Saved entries
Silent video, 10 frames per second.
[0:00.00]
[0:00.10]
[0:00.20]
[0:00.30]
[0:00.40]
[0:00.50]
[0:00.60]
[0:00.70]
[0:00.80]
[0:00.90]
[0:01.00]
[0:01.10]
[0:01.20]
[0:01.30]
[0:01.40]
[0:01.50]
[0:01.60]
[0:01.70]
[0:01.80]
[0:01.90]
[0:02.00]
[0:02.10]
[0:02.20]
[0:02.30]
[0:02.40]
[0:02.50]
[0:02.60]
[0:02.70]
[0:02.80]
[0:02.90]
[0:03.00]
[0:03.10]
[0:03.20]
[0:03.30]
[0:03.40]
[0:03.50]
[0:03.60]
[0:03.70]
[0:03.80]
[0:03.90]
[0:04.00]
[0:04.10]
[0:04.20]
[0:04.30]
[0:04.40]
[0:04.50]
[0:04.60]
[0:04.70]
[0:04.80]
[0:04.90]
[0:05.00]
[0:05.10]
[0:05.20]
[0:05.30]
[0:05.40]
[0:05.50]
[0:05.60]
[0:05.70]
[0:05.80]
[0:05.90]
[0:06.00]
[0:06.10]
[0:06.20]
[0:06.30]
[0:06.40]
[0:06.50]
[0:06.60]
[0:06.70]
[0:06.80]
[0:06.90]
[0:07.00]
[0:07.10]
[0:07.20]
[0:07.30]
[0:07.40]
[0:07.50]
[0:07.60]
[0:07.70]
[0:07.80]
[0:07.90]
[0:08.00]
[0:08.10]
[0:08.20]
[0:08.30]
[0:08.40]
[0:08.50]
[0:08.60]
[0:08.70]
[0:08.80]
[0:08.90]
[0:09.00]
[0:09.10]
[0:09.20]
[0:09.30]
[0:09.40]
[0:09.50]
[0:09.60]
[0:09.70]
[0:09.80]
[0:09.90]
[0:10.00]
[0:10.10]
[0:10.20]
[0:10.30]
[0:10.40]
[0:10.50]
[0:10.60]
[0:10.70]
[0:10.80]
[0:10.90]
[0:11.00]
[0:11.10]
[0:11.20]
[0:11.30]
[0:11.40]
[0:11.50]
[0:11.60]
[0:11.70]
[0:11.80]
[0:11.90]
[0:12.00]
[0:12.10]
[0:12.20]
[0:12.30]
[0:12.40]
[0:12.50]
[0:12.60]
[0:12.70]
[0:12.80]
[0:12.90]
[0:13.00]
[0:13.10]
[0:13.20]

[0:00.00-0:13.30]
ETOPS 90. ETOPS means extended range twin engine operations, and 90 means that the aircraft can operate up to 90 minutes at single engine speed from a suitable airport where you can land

[About this task]: Copy the entries word for word. Leave nothing out.

[Exercise output]:
Silent video, 10 frames per second.
[0:00.00]
[0:00.10]
[0:00.20]
[0:00.30]
[0:00.40]
[0:00.50]
[0:00.60]
[0:00.70]
[0:00.80]
[0:00.90]
[0:01.00]
[0:01.10]
[0:01.20]
[0:01.30]
[0:01.40]
[0:01.50]
[0:01.60]
[0:01.70]
[0:01.80]
[0:01.90]
[0:02.00]
[0:02.10]
[0:02.20]
[0:02.30]
[0:02.40]
[0:02.50]
[0:02.60]
[0:02.70]
[0:02.80]
[0:02.90]
[0:03.00]
[0:03.10]
[0:03.20]
[0:03.30]
[0:03.40]
[0:03.50]
[0:03.60]
[0:03.70]
[0:03.80]
[0:03.90]
[0:04.00]
[0:04.10]
[0:04.20]
[0:04.30]
[0:04.40]
[0:04.50]
[0:04.60]
[0:04.70]
[0:04.80]
[0:04.90]
[0:05.00]
[0:05.10]
[0:05.20]
[0:05.30]
[0:05.40]
[0:05.50]
[0:05.60]
[0:05.70]
[0:05.80]
[0:05.90]
[0:06.00]
[0:06.10]
[0:06.20]
[0:06.30]
[0:06.40]
[0:06.50]
[0:06.60]
[0:06.70]
[0:06.80]
[0:06.90]
[0:07.00]
[0:07.10]
[0:07.20]
[0:07.30]
[0:07.40]
[0:07.50]
[0:07.60]
[0:07.70]
[0:07.80]
[0:07.90]
[0:08.00]
[0:08.10]
[0:08.20]
[0:08.30]
[0:08.40]
[0:08.50]
[0:08.60]
[0:08.70]
[0:08.80]
[0:08.90]
[0:09.00]
[0:09.10]
[0:09.20]
[0:09.30]
[0:09.40]
[0:09.50]
[0:09.60]
[0:09.70]
[0:09.80]
[0:09.90]
[0:10.00]
[0:10.10]
[0:10.20]
[0:10.30]
[0:10.40]
[0:10.50]
[0:10.60]
[0:10.70]
[0:10.80]
[0:10.90]
[0:11.00]
[0:11.10]
[0:11.20]
[0:11.30]
[0:11.40]
[0:11.50]
[0:11.60]
[0:11.70]
[0:11.80]
[0:11.90]
[0:12.00]
[0:12.10]
[0:12.20]
[0:12.30]
[0:12.40]
[0:12.50]
[0:12.60]
[0:12.70]
[0:12.80]
[0:12.90]
[0:13.00]
[0:13.10]
[0:13.20]

[0:00.00-0:13.30]
ETOPS 90. ETOPS means extended range twin engine operations, and 90 means that the aircraft can operate up to 90 minutes at single engine speed from a suitable airport where you can land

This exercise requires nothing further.